Le placage, une surface qui masque le support

Le placage, fine feuille de bois ou de matière décorative collée sur le panneau, donne l’apparence d’un matériau noble sans en avoir l’épaisseur ni la structure. Sa qualité se juge à son adhérence dans le temps, pas à son aspect au moment de l’achat : un placage mal appliqué peut cloquer sous l’effet de variations d’humidité, en particulier sur les chants justement, là où la protection est la plus fine et la plus sollicitée par les manipulations.

Le gonflement, symptôme d’une émission de COV mal maîtrisée

Un panneau de particules mal protégé sur ses chants absorbe l’humidité ambiante et gonfle localement, une déformation irréversible qui se voit d’abord aux angles et aux découpes pour charnières. Ce gonflement accompagne souvent une émission de composés organiques volatils plus élevée que celle d’un panneau correctement scellé, un point suivi de près par les autorités sanitaires françaises. « Le classement des émissions de composés organiques volatils permet au consommateur de comparer les produits de construction et d’ameublement selon leur niveau d’émissions », indique l’Anses à propos du classement A+ à C appliqué à ces matériaux. Rechercher un classement COV A+ sur l’étiquette d’un meuble en panneau reste le repère le plus fiable disponible au moment de l’achat.

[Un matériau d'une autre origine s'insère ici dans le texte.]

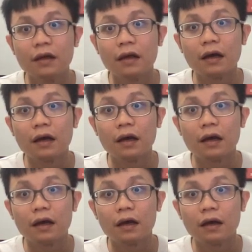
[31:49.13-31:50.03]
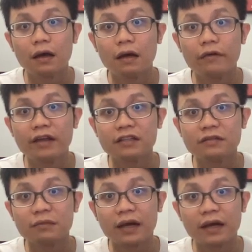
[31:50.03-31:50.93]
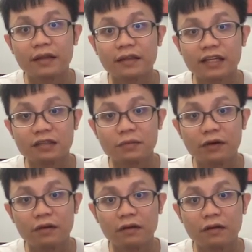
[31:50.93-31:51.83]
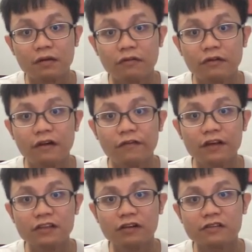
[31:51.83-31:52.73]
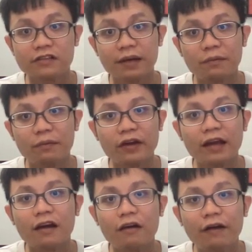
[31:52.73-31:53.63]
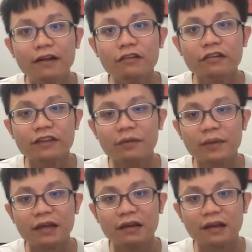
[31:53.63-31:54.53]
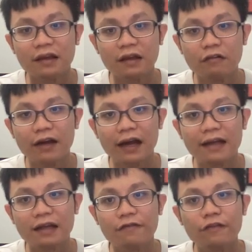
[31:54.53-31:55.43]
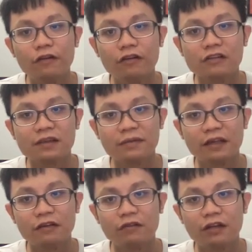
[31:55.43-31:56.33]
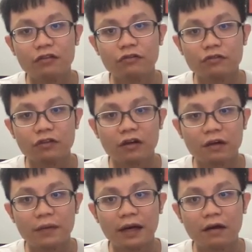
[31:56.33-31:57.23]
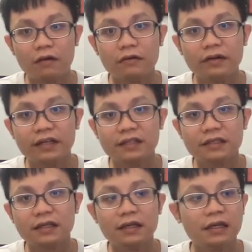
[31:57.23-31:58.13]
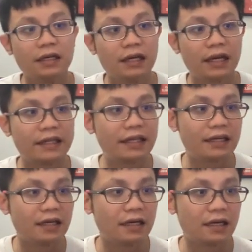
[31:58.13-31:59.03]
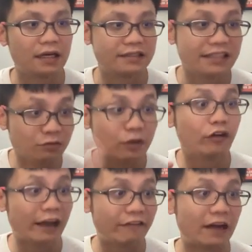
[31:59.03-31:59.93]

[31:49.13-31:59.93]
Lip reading: Where's my text box? The first concept. Okay, why don't you tell me what are the few concepts that you want to talk about this? I think since we don't have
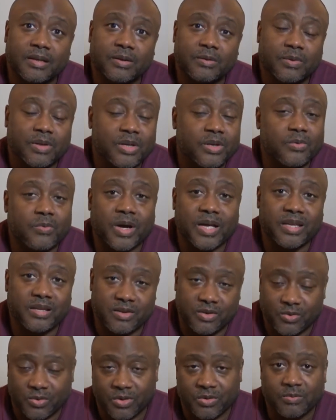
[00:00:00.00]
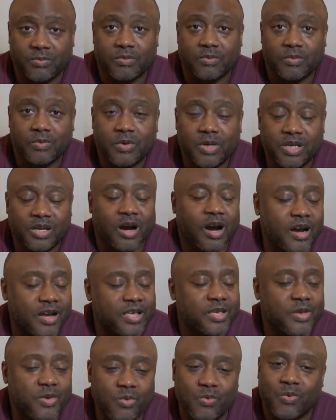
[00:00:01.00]
What are you waiting on? What
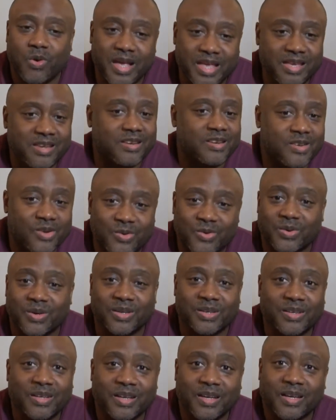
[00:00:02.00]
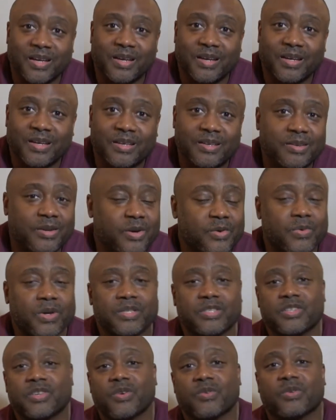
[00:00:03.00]
are you waiting on? You know
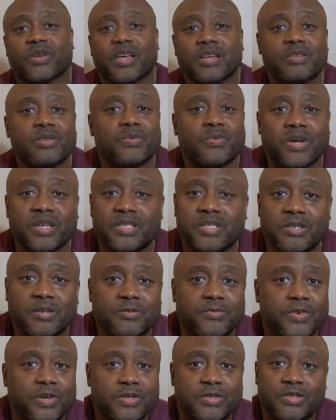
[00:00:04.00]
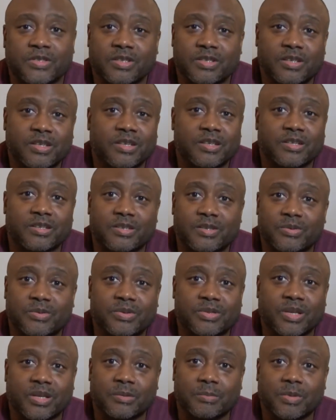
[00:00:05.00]
what? You don't have to wait till the first of the year to do
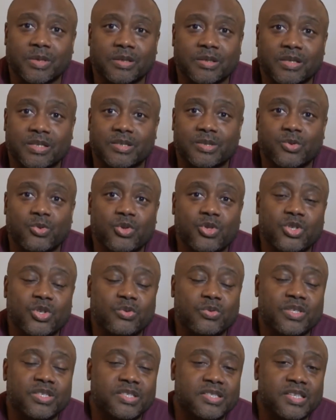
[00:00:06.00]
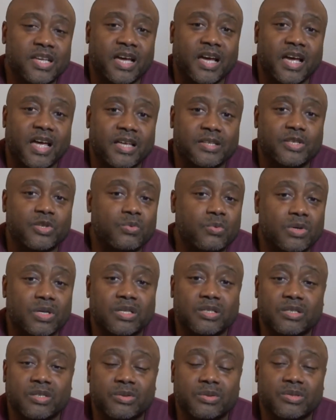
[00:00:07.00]
something. As soon as you decide you
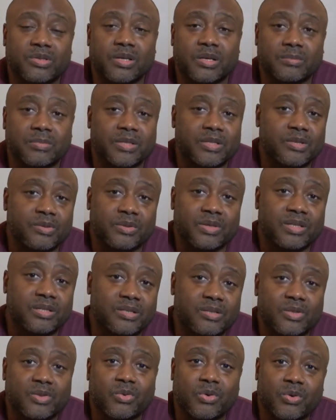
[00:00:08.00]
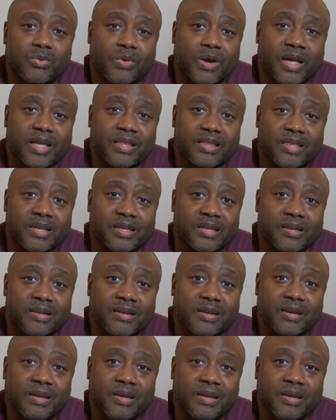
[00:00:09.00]
want to do something, you need to do it right then,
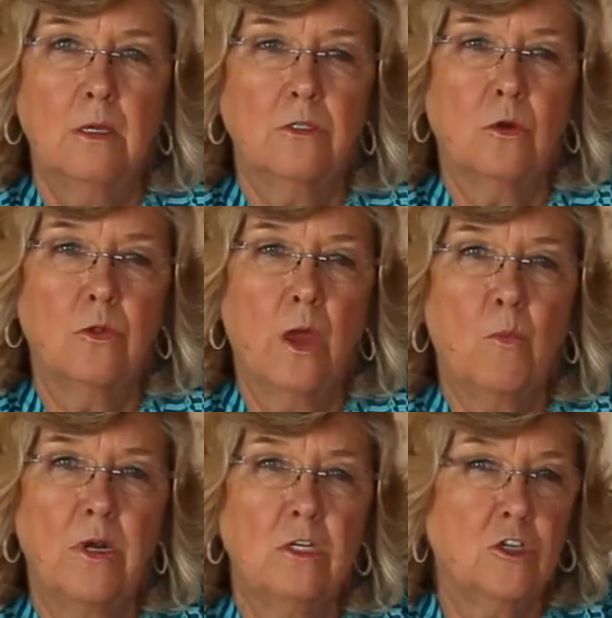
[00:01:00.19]
so
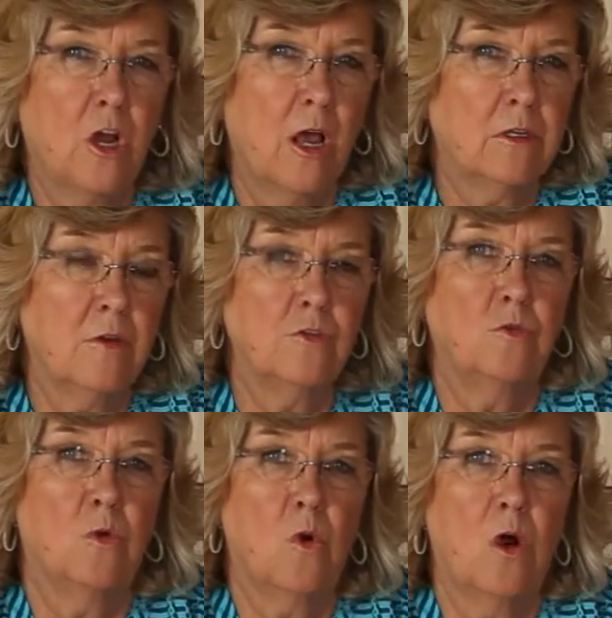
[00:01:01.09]
that when a child gives
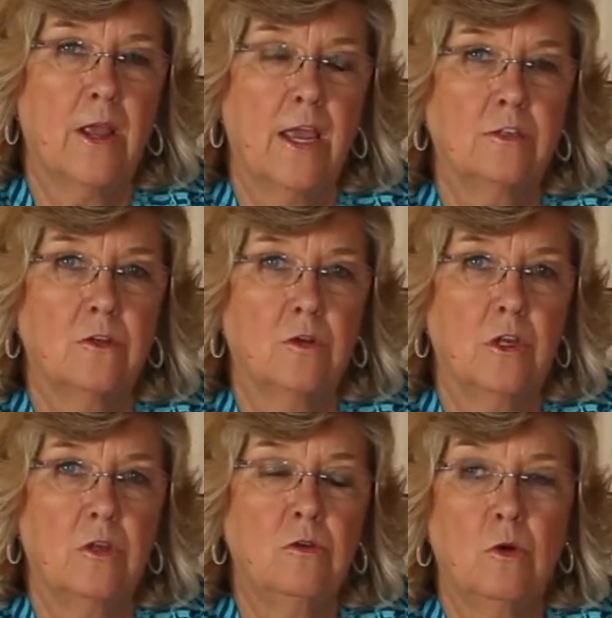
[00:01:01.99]
you a wrong answer, that you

L’humidité de la cuisine et de la salle de bains, un facteur aggravant

Un meuble en panneau installé dans une pièce humide subit une contrainte bien plus sévère que le même meuble placé dans un salon sec. Les projections d’eau répétées sur un chant de meuble de cuisine, en particulier sous l’évier ou près de la plaque de cuisson, accélèrent nettement le décollement si la protection du chant n’est pas irréprochable. Dans ces pièces, un panneau à âme hydrofuge, reconnaissable à sa teinte souvent verdâtre une fois découpé, résiste bien mieux qu’un panneau standard aux mêmes sollicitations, un critère plus déterminant pour la durée de vie du meuble que l’aspect de sa façade.

Réparer un chant abîmé sans changer le meuble

Un chant qui commence à se soulever ne condamne pas nécessairement le meuble entier. Une plaquette de chant thermocollante, appliquée au fer à repasser puis affleurée au cutter, permet de refaire l’étanchéité d’une tranche abîmée à moindre coût, à condition d’intervenir avant que l’humidité n’ait eu le temps de pénétrer profondément dans le panneau. Passé ce stade, le gonflement de l’âme devient irréversible et aucune réparation de surface ne rattrape la déformation, ce qui explique l’intérêt d’agir dès les premiers signes plutôt que d’attendre que le défaut s’aggrave.

Ce qu’on peut vérifier avant d’acheter

En magasin ou sur une fiche produit, passer le doigt le long d’un chant permet souvent de sentir un décollement naissant invisible à l’œil. Un chant qui affleure parfaitement, sans arête ni jeu perceptible, signale généralement un panneau mieux fini que la moyenne. Cette attention au détail invisible rejoint celle qu’on porte à l’encadrement d’une œuvre sur papier, où c’est souvent ce qu’on ne regarde pas en premier qui protège le mieux dans la durée.